The Functional Block Diagram of the processor under consideration needs to be closely examined and understood. There are new terminologies associated with a 32 bit processor compared to a 16 or a 8 bit Processor. Hence you need to understand the abstract functionality, the constraints and additional features. There are a host of peripherals, which have not been a part of 8/16 bit design scheme. Security is also an important issue even in portable and embedded devices. Also media related extensions, internet connectivity and power management have become important considerations.

When you choose a processor architecture you should have a feature comparison against the competing architectures and arrive at a decision based on y our application requirements. The functional and non-functional requirements have to be addressed. The supplementary specifications also need to be considered.

It is easy to be misled with the MIPS value or with industry standard benchmarks for some specific algorithms. Some of the cores are optimized for specific algorithms based on the Hardware, the Pipeline or the Cache mechanisms. So it might be surprising that after implementation, the processor has not been able to cope up with the execution times the application demands. But this will be too late and disastrous if we need to change the processor, even if there is an upgrade path. So it is essential to identify the Key functionalities the application would need to handle and map the Processor and its peripheral features for the compliance.

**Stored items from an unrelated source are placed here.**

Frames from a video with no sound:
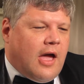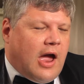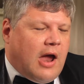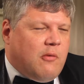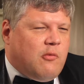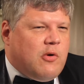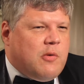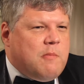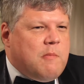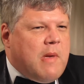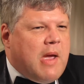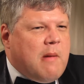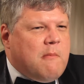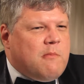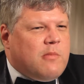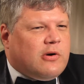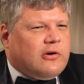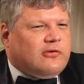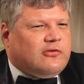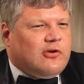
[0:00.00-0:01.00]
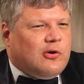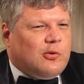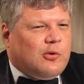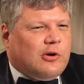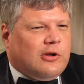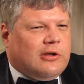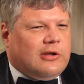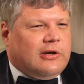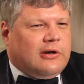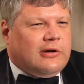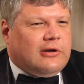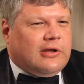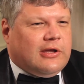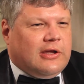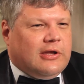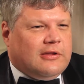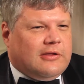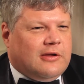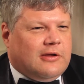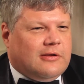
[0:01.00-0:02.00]
remember so
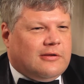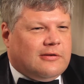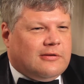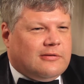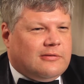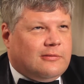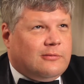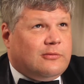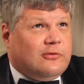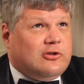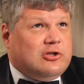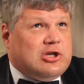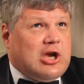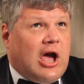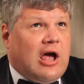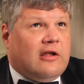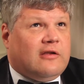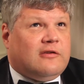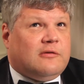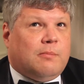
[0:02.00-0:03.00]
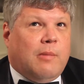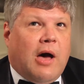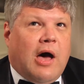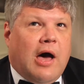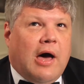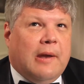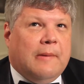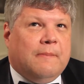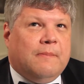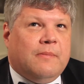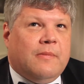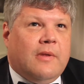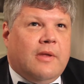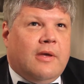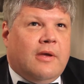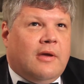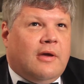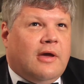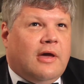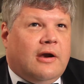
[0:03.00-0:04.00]
clearly it was John Spahn.
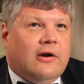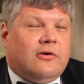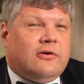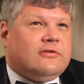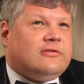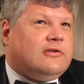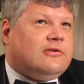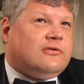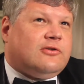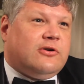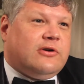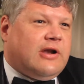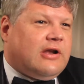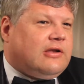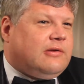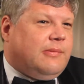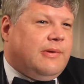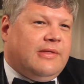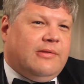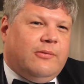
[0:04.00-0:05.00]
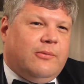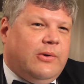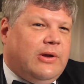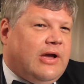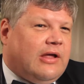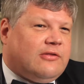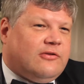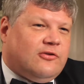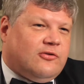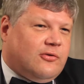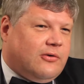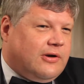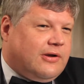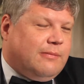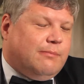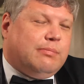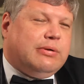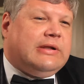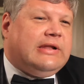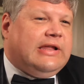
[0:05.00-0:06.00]
And of course, it turned out to be that we got the story
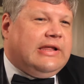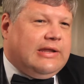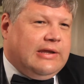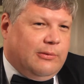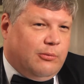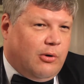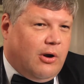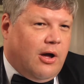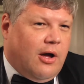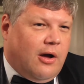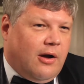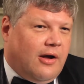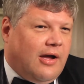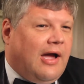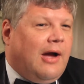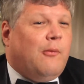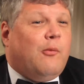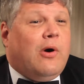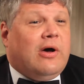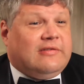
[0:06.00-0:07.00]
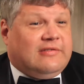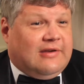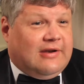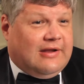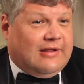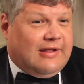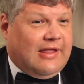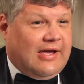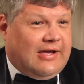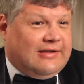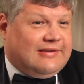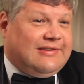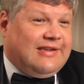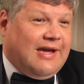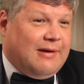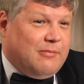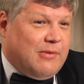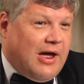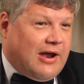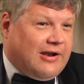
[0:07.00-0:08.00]
completely wrong. I wasn't a legacy.
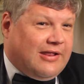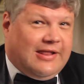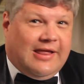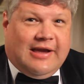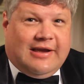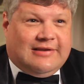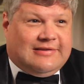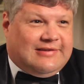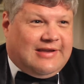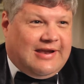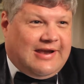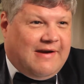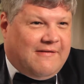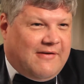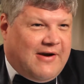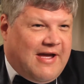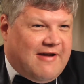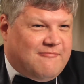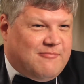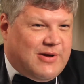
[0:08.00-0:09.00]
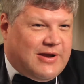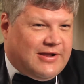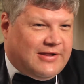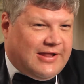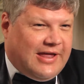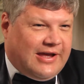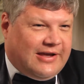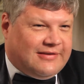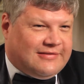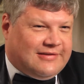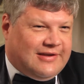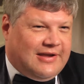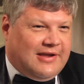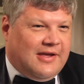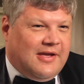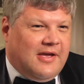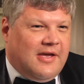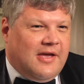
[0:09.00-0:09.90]
I'm not a legacy. I never have been a legacy.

ARM has evolved into a variety of cores, currently available on the lower end being ARMv4 and going to ARMv7. The 32 bit Instruction Set Architecture operating in the 32 bit space has been the central to all the cores. Additionally the 16 bit Thumb Instruction set was introduced to optimize the code generations since 32 bit instructions are not consistently required. The correct mix of 32 and 16 bit instruction set for code optimization and execution speed has been the key to success in the Thumb implementations. To cater to the signal processing needs the relevant signal processing instructions have been added. Further versions support Java and multiprocessing handling.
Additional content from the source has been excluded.